Governo
Santanché, l’emblema della povertà ideologica dei nostri tempi
Lo sproloquio in Parlamento della signora Santanché è l’indice più genuino che vale a qualificare l’affievolimento della politica come materia non più soggetta a ragionamento. Il tacco dodici d’ordinanza ministeriale e la minuziosa collezione di borse a corredo assurgono, in una concezione santanchetizzata di adeguatezza, a emblema di distinzione morale oltre che di lusso, raffigurando la personificazione di un potere messo sotto accusa, che per difendersi si affida alla griffe e si consacra alla gaffe. Ma, questo ancora non basta per delineare l’atteggiamento incongruo della ministra, che denota qualcosa di veramente raccapricciante: una ineleganza che sfocia nell’arroganza più insostenibile, volta ad esaltare la ricchezza in spregio alla povertà, il possesso dei beni materiali in barba ai bisogni primari della gente comune, l’ottusità dell’anima che si fa beffe dell’intelligenza etica, relativa al comportamento che è del cuore, dei sentimenti popolari, di una conforme percezione di giustezza. Nessuno, come questa “gentildonna” della politica, avrebbe rappresentato per il popolo francese, nel 1789, una ideale testa da far rotolare! Naturalmente, fa piacere che oggi le persone come lei possano sopravvivere alle proprie villanate, non fosse altro per preservare e vedere fatta salva la vita di tante persone, che predisponendosi a un comando diventano teoricamente ghigliottinabili. Pertanto, va da sé che nessuno vuole tagliargliela, la testa, tanto più che ragiona a meraviglia, si fa per dire, confermando meglio di qualsiasi oppositore del governo l’insufficienza di chi sovrintende alle sorti della nazione.

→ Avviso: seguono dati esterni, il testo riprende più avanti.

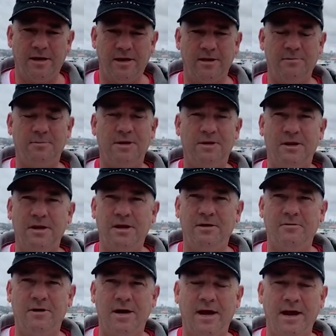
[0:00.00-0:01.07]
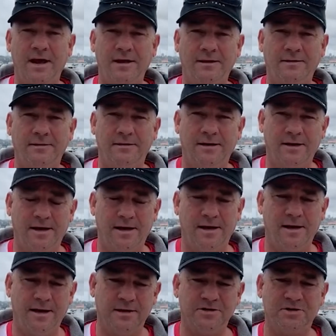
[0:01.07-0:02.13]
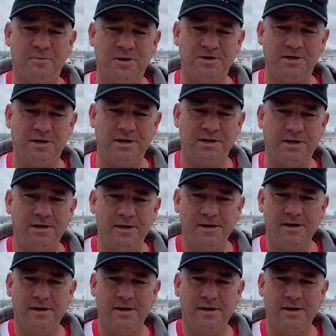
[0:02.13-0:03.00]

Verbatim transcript: Hebe Dinghy Regatta, uh, and especially the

Qualcosa mi suggerisce, tra l’altro, che l’esponente politico in argomento rappresenta la versione italiana e, dunque, satirica, di Madame de Pompadour, oppure il suo emulo più improbabile, fino a raffigurarne una maschera carnevalesca, sì da essere identificabile non nella figura dell’originale a cui, consciamente o inconsciamente, ella si ispira, ma a quella intenzionalmente bizzarra di un modiglianesco soggetto pittorico dai motivi canzonatori, raffigurante una enfatica passeggiatrice della Parigi dei primi anni del ’900, che gli artisti di Montmartre vollero ironicamente soprannominare “M.me Pompadour”. D’altronde, la risposta italiana alla storica arrivista francese, attraverso la sfavillante signora della politica definitasi la “pitonessa”, non poteva essere che una caricatura. Quanto ai fatti della cronaca, ieri con 206 voti contrari la maggioranza di governo ha salvato la ministra Santanché dalla mozione di sfiducia, garantendole di conservare la poltrona, come se i rinvii a giudizio a suo carico, i diversi conflitti di interessi che la riguardano, gli scandali e tutto il resto in cui è coinvolta non costituissero una prova di inadeguatezza conclamata. Vi è da rilevare che neanche ieri vi è stato qualcuno che abbia espresso in Parlamento una argomentata fiducia politica nei confronti della ministra del Turismo. Però, al momento del voto, la destra si è schierata compatta, e come un gruppo di squadristi armati hanno preso le difese della ministra, trincerandosi ignobilmente dietro i numeri della loro maggioranza. Mentre la condottiera, Giorgia, non avendo il coraggio di esibire l’ennesima faccia di bronzo, ha preferito disertare l’Aula, dove i suoi scudieri hanno scelto di proteggere una ministra rinviata a giudizio per falso in bilancio e indagata per truffa ai danni dell’INPS, lasciando dei lavoratori senza stipendio e senza TFR, nonché abusando della Cassa integrazione Covid. Povera Patria! Così, per dire.